Deze campagne lijkt het vooral over bestrijding van de klimaatverandering te gaan. Op zich niet vreemd, want provincies hebben juist veel verantwoordelijkheden op dat dossier. Alleen is het voor de provincies niet nieuw. Waarom is voor Haagse politici dan toch alsof het debat nu voor het eerst gevoerd wordt? Karel Smouter doet voor de Correspondent uitgebreid verslag.
Met de Provinciale Statenverkiezingen op komst profileren de landelijke partijen zich scherp met hun opvattingen over klimaatverandering. Het gekke is: in de Provinciale Staten zelf heerst opvallend veel consensus hierover.

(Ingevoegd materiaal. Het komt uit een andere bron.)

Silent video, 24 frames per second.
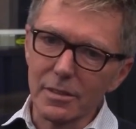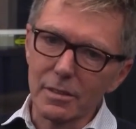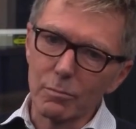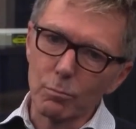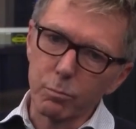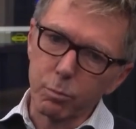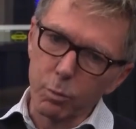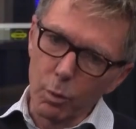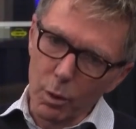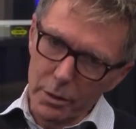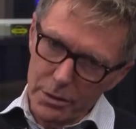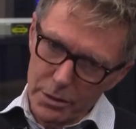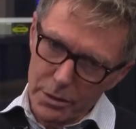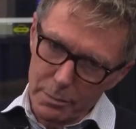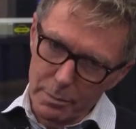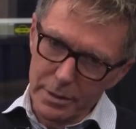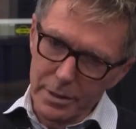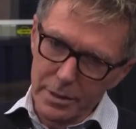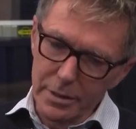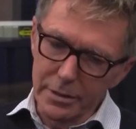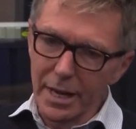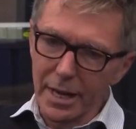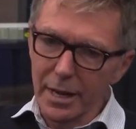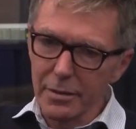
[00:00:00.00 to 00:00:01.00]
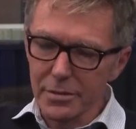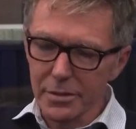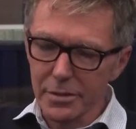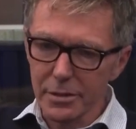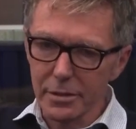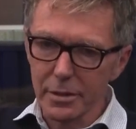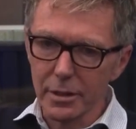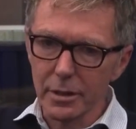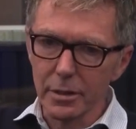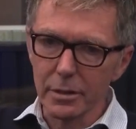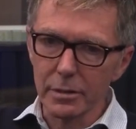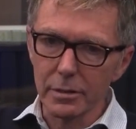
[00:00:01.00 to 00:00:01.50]
what's been announced
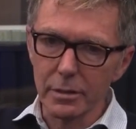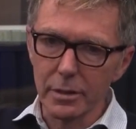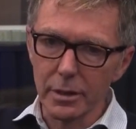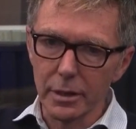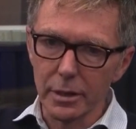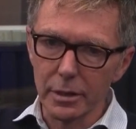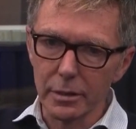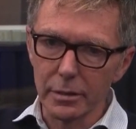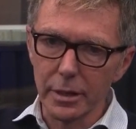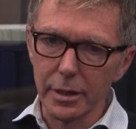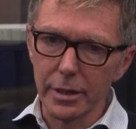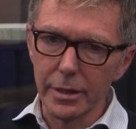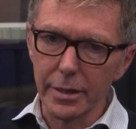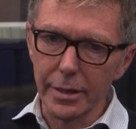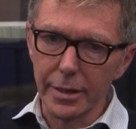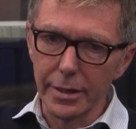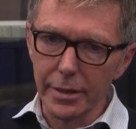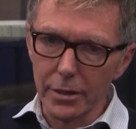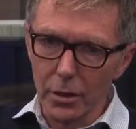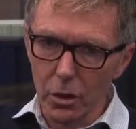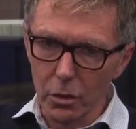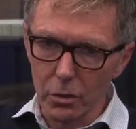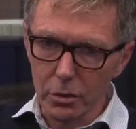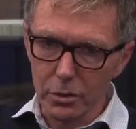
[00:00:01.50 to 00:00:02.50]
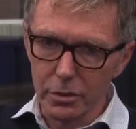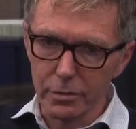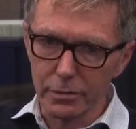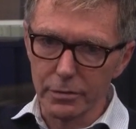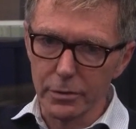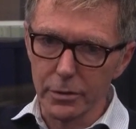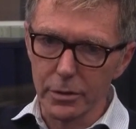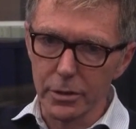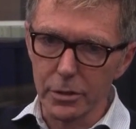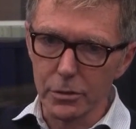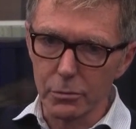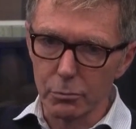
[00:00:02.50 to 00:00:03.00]
in
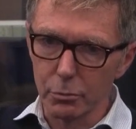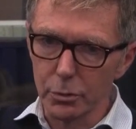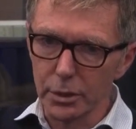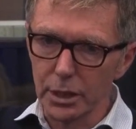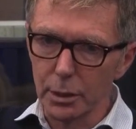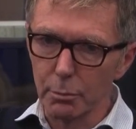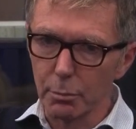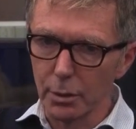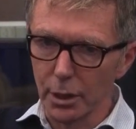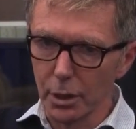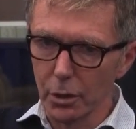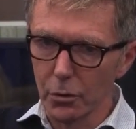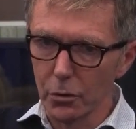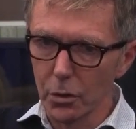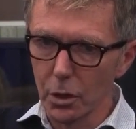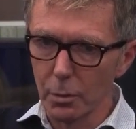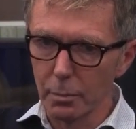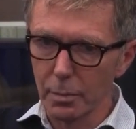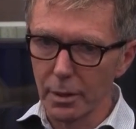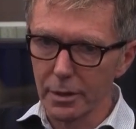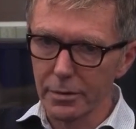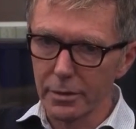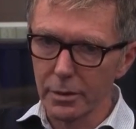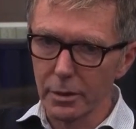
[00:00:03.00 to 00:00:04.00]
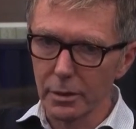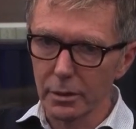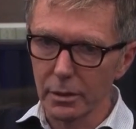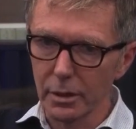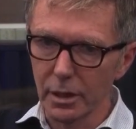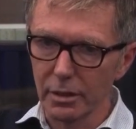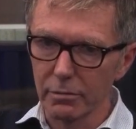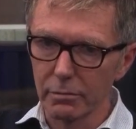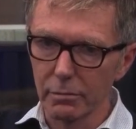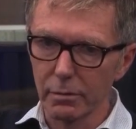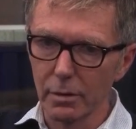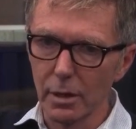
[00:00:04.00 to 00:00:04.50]
Oxford has really blown up. I think
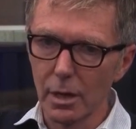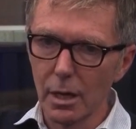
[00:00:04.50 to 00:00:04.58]
if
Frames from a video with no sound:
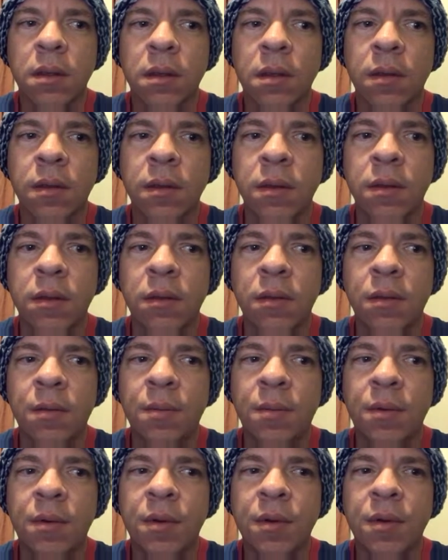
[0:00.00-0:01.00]
And the
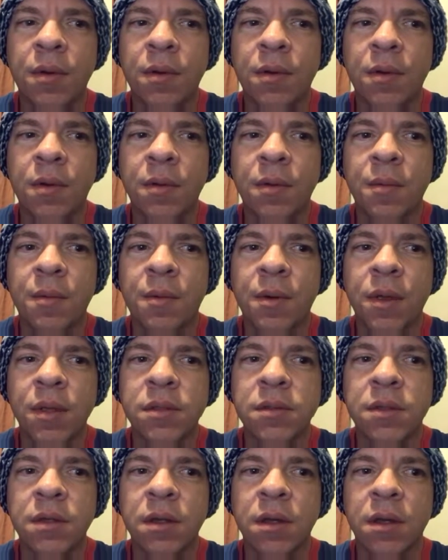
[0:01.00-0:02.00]
other the other
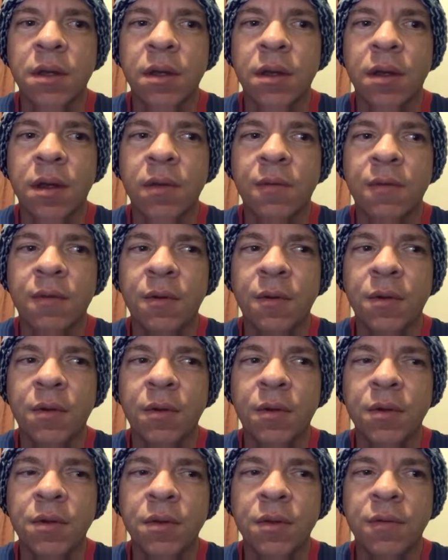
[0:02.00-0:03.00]
place I, I
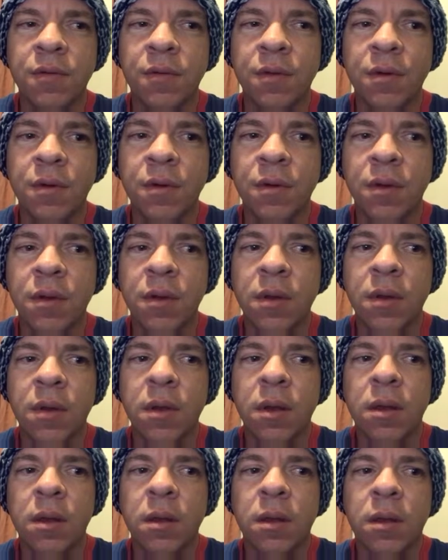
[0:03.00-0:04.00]
go to for
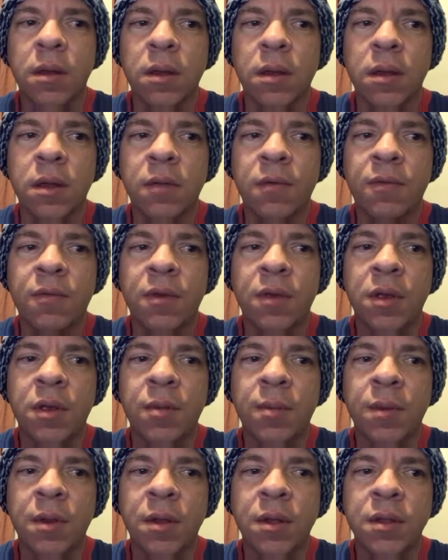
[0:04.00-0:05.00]
a free
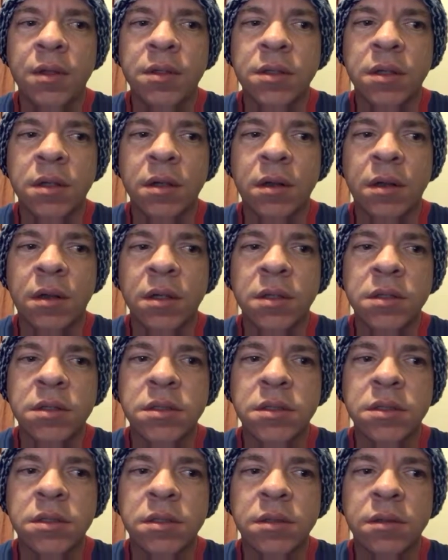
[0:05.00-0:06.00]
community
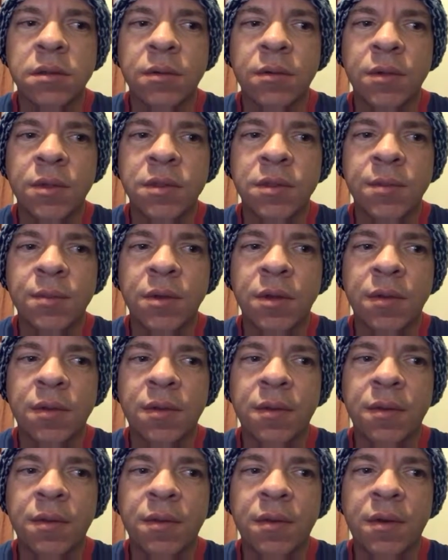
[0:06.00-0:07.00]
lunch once a month.
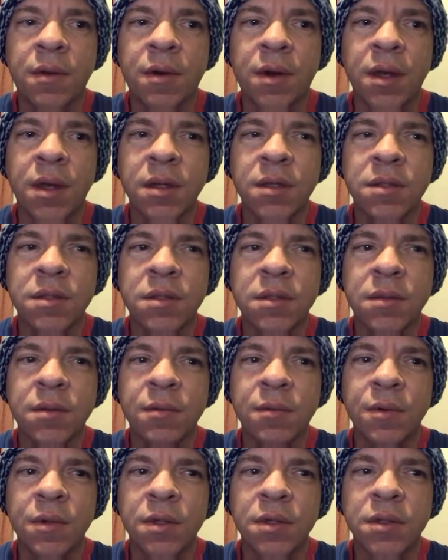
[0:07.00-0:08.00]
The last
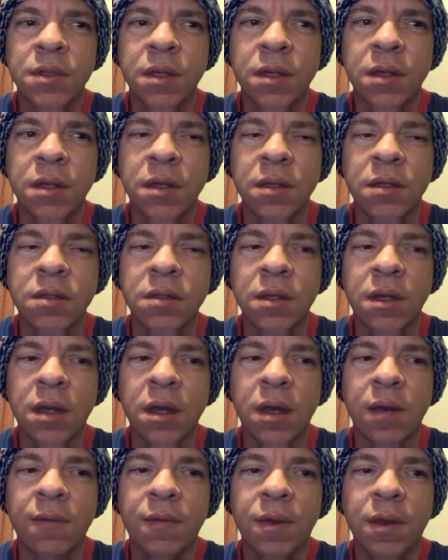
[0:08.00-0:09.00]
Wednesday is not
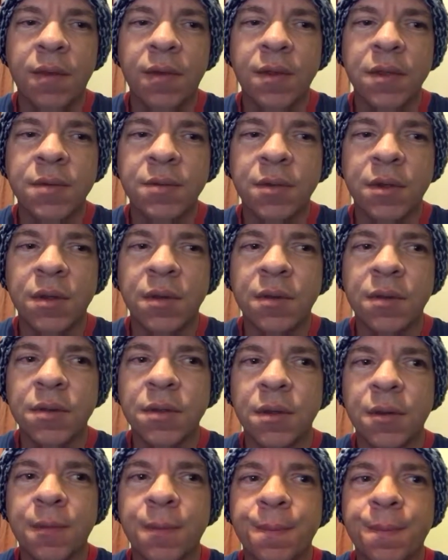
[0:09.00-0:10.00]
having it this month,
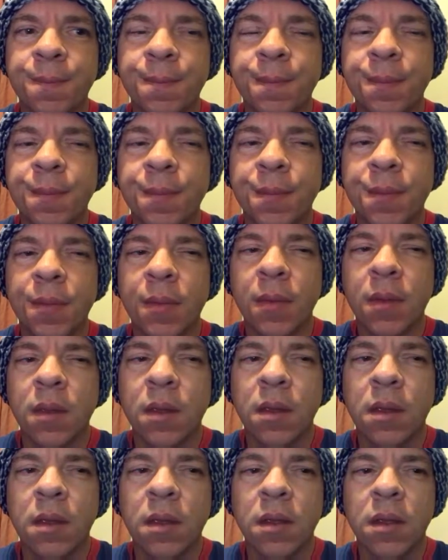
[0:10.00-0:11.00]
so
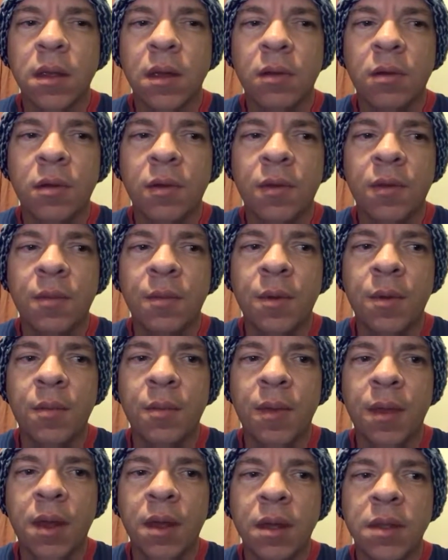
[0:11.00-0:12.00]
i have to
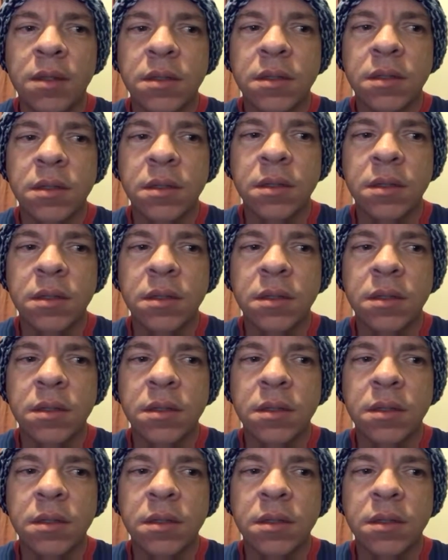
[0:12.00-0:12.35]
remember that.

‘Je moet in de Provincie niet naar de stemmingen kijken, maar naar het proces ervoor’, zegt John Bijl. Hij legt uit dat de Statenleden al veel langer het debat over energietransitie en klimaatadaptatie voerden. En best goed ook.
‘In de maanden voor een stemming wordt vaak al naar consensus gezocht. Daarbij komt: in de Provincie weten woordvoerders vaak, anders dan in politiek Den Haag, waar ze het over hebben. Statenleden werken veelal in de sector waarover ze het woord voeren. Ook dat zorgt voor meer consensus: het zijn geen beroepspolitici maar professionals met een politieke bijbaan.’
Dat er vooral uit Den Haag stoere slogans komen, bevordert het debat niet, vindt Bijl. ‘Haagse politici hebben namelijk makkelijk praten, het is de Provincie die uiteindelijk bepaalt waar die windmolens komen. Den Haag haalt zo hun draagvlak onderuit door klimaat zo te politiseren.’